> [Task to carry out] Reproduce every record below exactly, without the pictures.

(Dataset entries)
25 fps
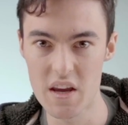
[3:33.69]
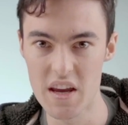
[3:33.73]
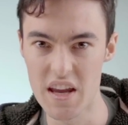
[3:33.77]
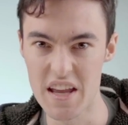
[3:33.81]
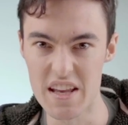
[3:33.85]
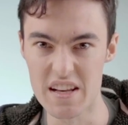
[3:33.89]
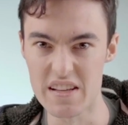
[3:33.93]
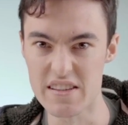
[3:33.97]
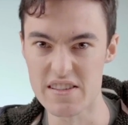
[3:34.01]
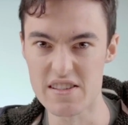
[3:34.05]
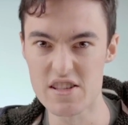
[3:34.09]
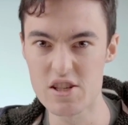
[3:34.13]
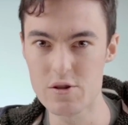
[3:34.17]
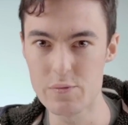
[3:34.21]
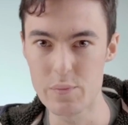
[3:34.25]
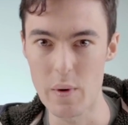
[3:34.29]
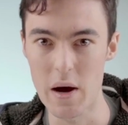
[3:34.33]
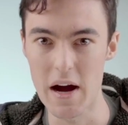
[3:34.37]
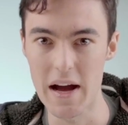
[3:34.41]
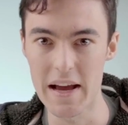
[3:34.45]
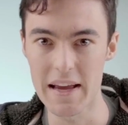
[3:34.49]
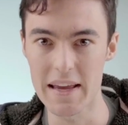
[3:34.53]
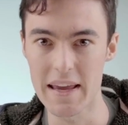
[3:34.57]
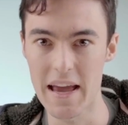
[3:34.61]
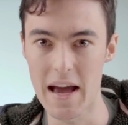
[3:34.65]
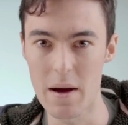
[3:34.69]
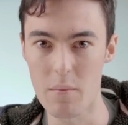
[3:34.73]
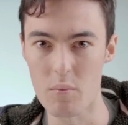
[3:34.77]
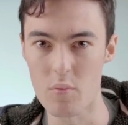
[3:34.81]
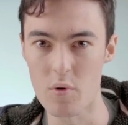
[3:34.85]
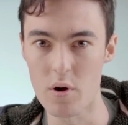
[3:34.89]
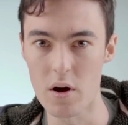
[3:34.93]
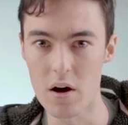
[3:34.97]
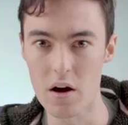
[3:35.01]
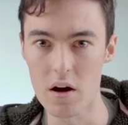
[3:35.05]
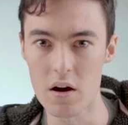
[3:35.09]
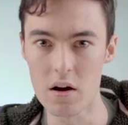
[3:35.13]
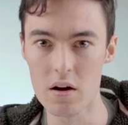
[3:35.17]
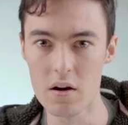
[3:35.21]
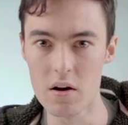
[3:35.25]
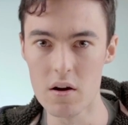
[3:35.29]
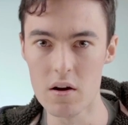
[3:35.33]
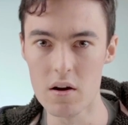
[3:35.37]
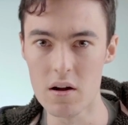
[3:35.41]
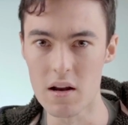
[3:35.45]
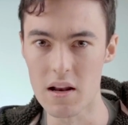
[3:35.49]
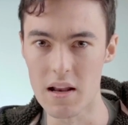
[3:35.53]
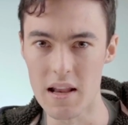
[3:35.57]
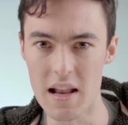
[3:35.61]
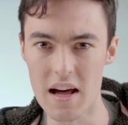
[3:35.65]
hidden spy camera,
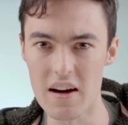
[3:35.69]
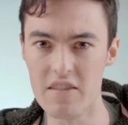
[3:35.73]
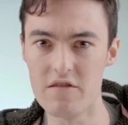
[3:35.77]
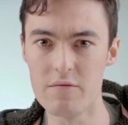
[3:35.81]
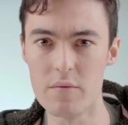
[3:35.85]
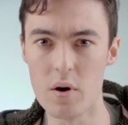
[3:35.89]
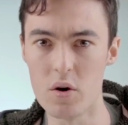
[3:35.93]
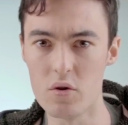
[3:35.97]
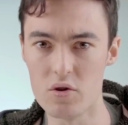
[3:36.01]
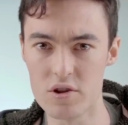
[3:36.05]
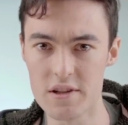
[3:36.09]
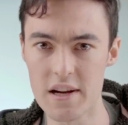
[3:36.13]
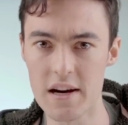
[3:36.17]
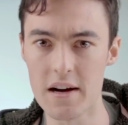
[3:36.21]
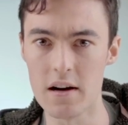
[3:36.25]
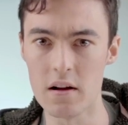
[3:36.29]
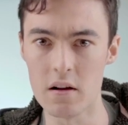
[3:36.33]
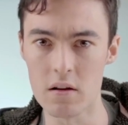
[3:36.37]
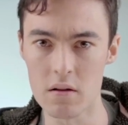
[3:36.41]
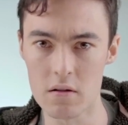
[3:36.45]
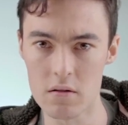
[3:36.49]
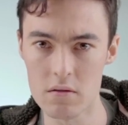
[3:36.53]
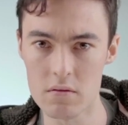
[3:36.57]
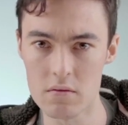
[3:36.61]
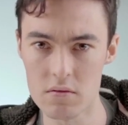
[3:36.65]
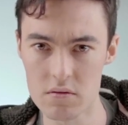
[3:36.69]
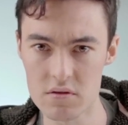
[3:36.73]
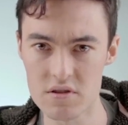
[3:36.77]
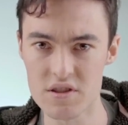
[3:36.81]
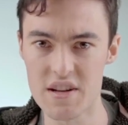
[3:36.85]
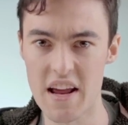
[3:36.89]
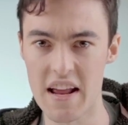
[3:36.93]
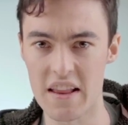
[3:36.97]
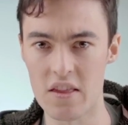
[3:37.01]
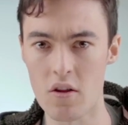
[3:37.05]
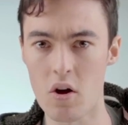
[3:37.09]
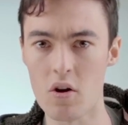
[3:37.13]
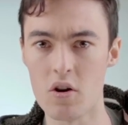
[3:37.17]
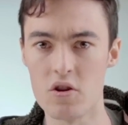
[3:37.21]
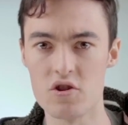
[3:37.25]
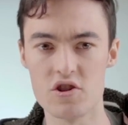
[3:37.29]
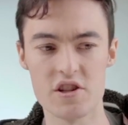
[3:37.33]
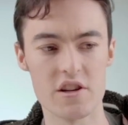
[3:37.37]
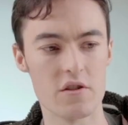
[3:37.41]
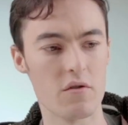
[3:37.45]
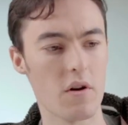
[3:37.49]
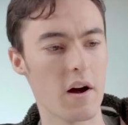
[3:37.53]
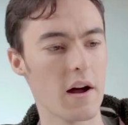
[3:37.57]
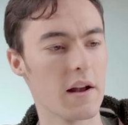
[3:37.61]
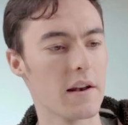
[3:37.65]
love motel
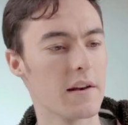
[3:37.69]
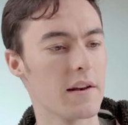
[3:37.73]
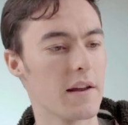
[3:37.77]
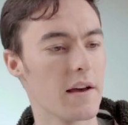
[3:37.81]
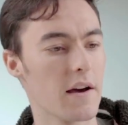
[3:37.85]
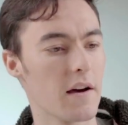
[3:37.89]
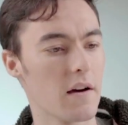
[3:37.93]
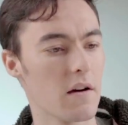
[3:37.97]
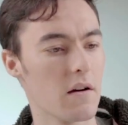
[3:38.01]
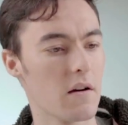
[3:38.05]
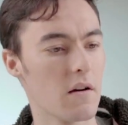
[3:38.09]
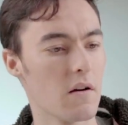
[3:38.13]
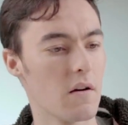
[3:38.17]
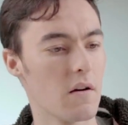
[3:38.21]
technology right here.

> [Solution for this problem]
25 fps
[3:33.69]
[3:33.73]
[3:33.77]
[3:33.81]
[3:33.85]
[3:33.89]
[3:33.93]
[3:33.97]
[3:34.01]
[3:34.05]
[3:34.09]
[3:34.13]
[3:34.17]
[3:34.21]
[3:34.25]
[3:34.29]
[3:34.33]
[3:34.37]
[3:34.41]
[3:34.45]
[3:34.49]
[3:34.53]
[3:34.57]
[3:34.61]
[3:34.65]
[3:34.69]
[3:34.73]
[3:34.77]
[3:34.81]
[3:34.85]
[3:34.89]
[3:34.93]
[3:34.97]
[3:35.01]
[3:35.05]
[3:35.09]
[3:35.13]
[3:35.17]
[3:35.21]
[3:35.25]
[3:35.29]
[3:35.33]
[3:35.37]
[3:35.41]
[3:35.45]
[3:35.49]
[3:35.53]
[3:35.57]
[3:35.61]
[3:35.65]
hidden spy camera,
[3:35.69]
[3:35.73]
[3:35.77]
[3:35.81]
[3:35.85]
[3:35.89]
[3:35.93]
[3:35.97]
[3:36.01]
[3:36.05]
[3:36.09]
[3:36.13]
[3:36.17]
[3:36.21]
[3:36.25]
[3:36.29]
[3:36.33]
[3:36.37]
[3:36.41]
[3:36.45]
[3:36.49]
[3:36.53]
[3:36.57]
[3:36.61]
[3:36.65]
[3:36.69]
[3:36.73]
[3:36.77]
[3:36.81]
[3:36.85]
[3:36.89]
[3:36.93]
[3:36.97]
[3:37.01]
[3:37.05]
[3:37.09]
[3:37.13]
[3:37.17]
[3:37.21]
[3:37.25]
[3:37.29]
[3:37.33]
[3:37.37]
[3:37.41]
[3:37.45]
[3:37.49]
[3:37.53]
[3:37.57]
[3:37.61]
[3:37.65]
love motel
[3:37.69]
[3:37.73]
[3:37.77]
[3:37.81]
[3:37.85]
[3:37.89]
[3:37.93]
[3:37.97]
[3:38.01]
[3:38.05]
[3:38.09]
[3:38.13]
[3:38.17]
[3:38.21]
technology right here.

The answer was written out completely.